I’m mainly going by my own experience with an astrologer. My wife once dragged me to some kind of women’s empowering convention which oddly enough was crawling with astrologers, numerologists, aroma-therapists, etc. (Go figure.) Anyway we struck up a conversation at one astrologer’s table, she asked me my birth date, and I told her “September 21, 1949.” “Oh,” she said, “you’re a Libra.” I reply “Nope, I’m a Virgo”. At that point she looked it up in her book, and, sure enough, on that date in 1949 the sun and planets did whatever they do and it went from being Virgo to Libra. September 21 on most other years is Virgo territory. To know my sign for sure I would have to tell her my exact time of birth which I didn’t know.

I’m not doubting you but I would like some cites.

But what is the phenomenon they’re trying to explain? Human personality. The theory is that the position of the sun and the planets in the sky affect that in a definite way. I’ve shown that to be scientifically invalid, but that in no way leads to denying the existence of the human personality.

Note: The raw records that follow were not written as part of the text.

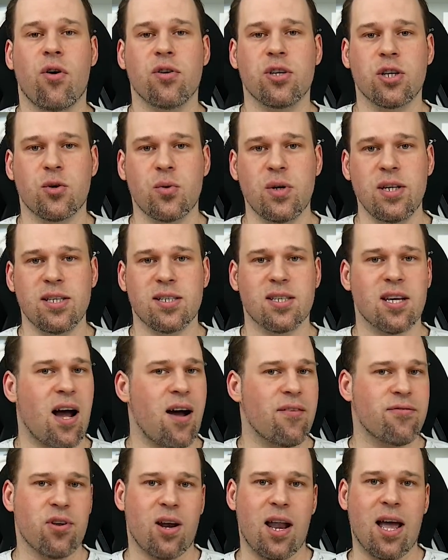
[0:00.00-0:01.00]
degrees
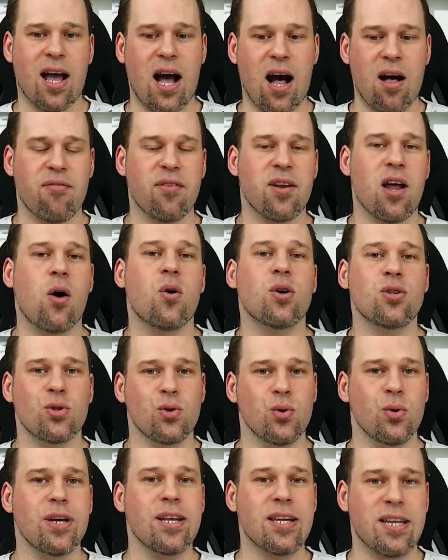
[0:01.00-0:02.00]
after like half an hour
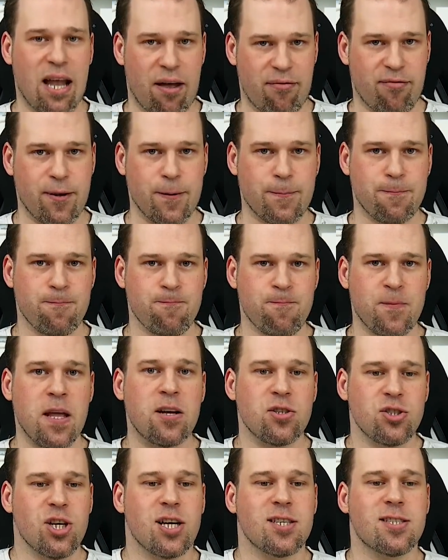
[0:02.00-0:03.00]
doing nothing,
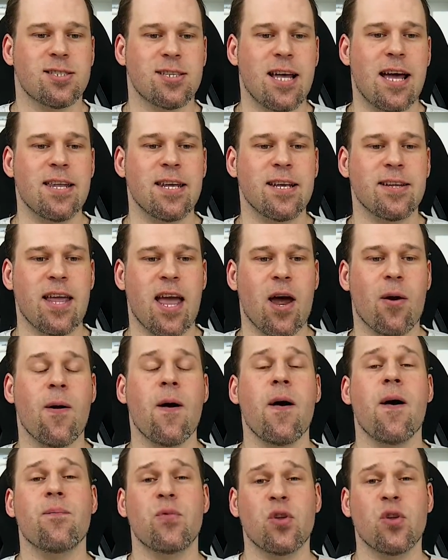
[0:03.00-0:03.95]
just standing there.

Just like your TV doesn’t stop working once you understand the principles behind electronics and electromagnetic theory.

I have no idea what the hell you’re talking about here. The Sun doesn’t even begin to approach Libra until the beginning of November - take a real good look at Page 3 of the chart I linked to in my last post. Whatever reason that astrologer gave you to back up her assertion that the Sun was in Libra on 21 Sep 1949, I strongly suspect she was using the orifice more frequently used for expelling solid waste than vibrating air.